[TASK DIRECTIONS] When you reach the line that contains "[0:00.90-0:01.80]", set down that line and every one after it through the end of the records, exactly as written and with no pictures.

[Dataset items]

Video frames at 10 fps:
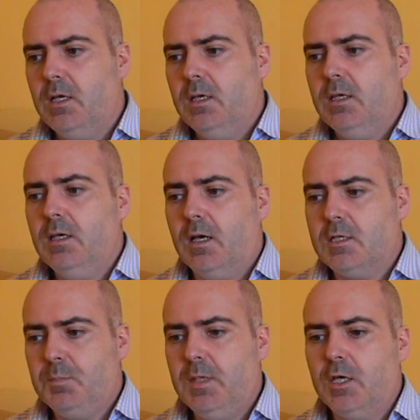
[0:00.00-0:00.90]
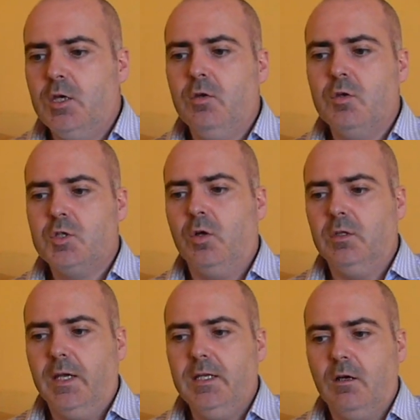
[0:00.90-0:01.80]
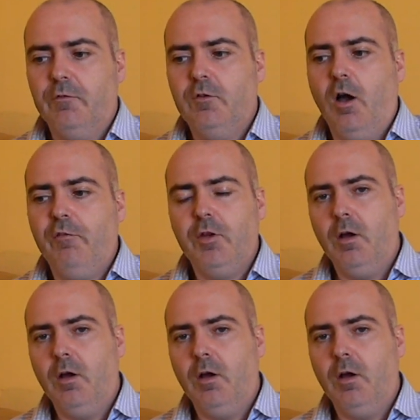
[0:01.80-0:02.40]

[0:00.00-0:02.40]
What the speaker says: He has been accused online of covering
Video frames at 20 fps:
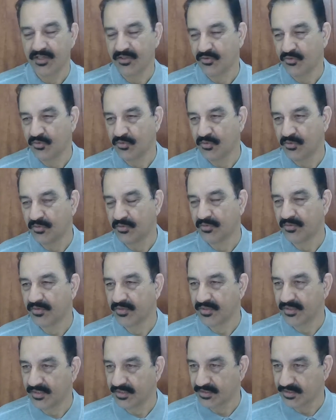to
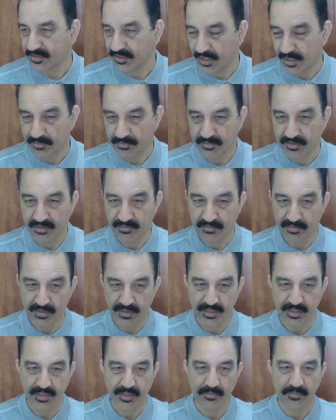describe the
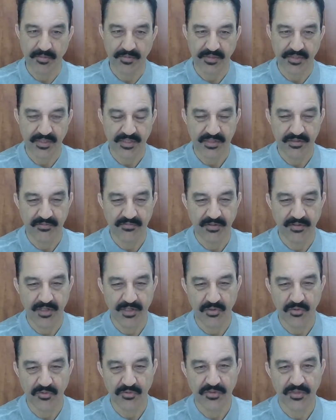bearing capacity
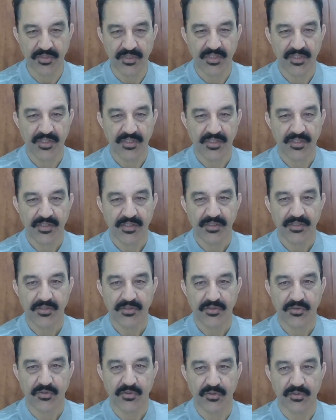values.
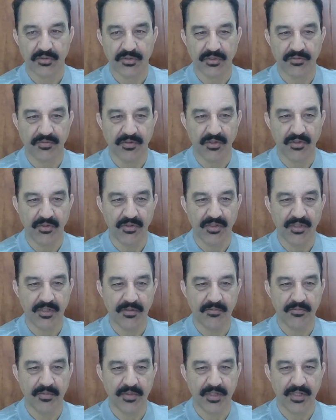So the following
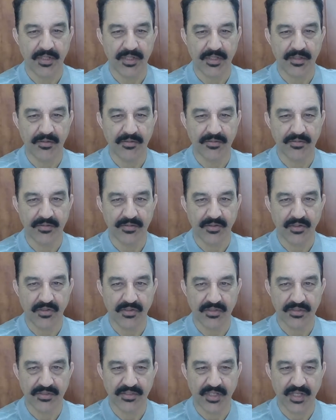bearing
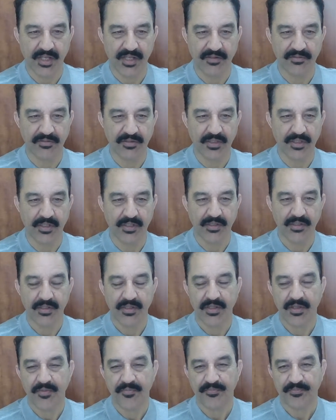rocks have the
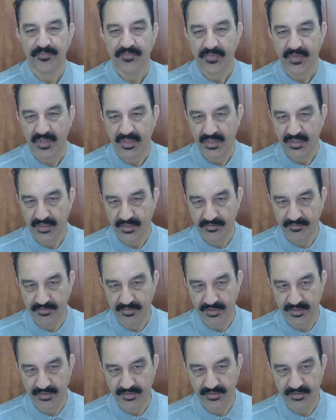
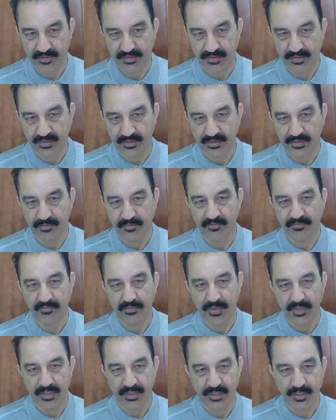different
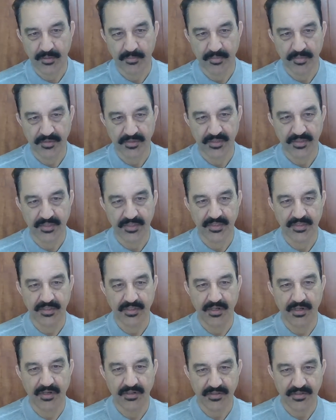bearing capacity.
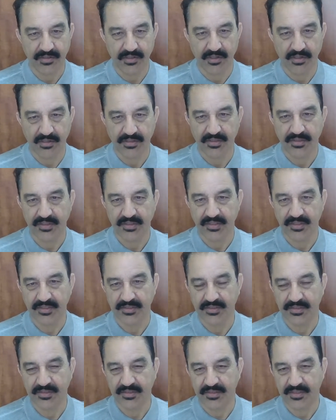Hard rock
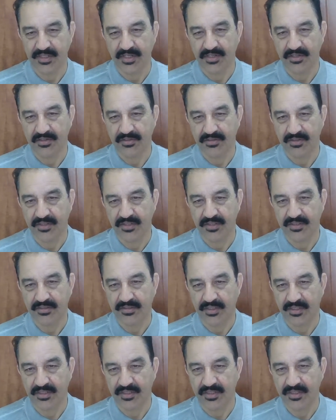is
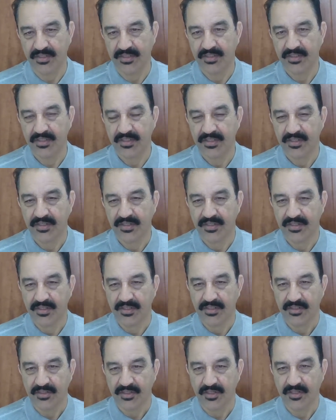330
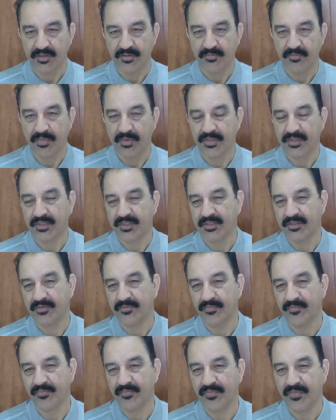ton per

[TASK SOLUTION]
[0:00.90-0:01.80]
[0:01.80-0:02.40]

[0:00.00-0:02.40]
What the speaker says: He has been accused online of covering
Video frames at 20 fps:
to
describe the
bearing capacity
values.
So the following
bearing
rocks have the
different
bearing capacity.
Hard rock
is
330
ton per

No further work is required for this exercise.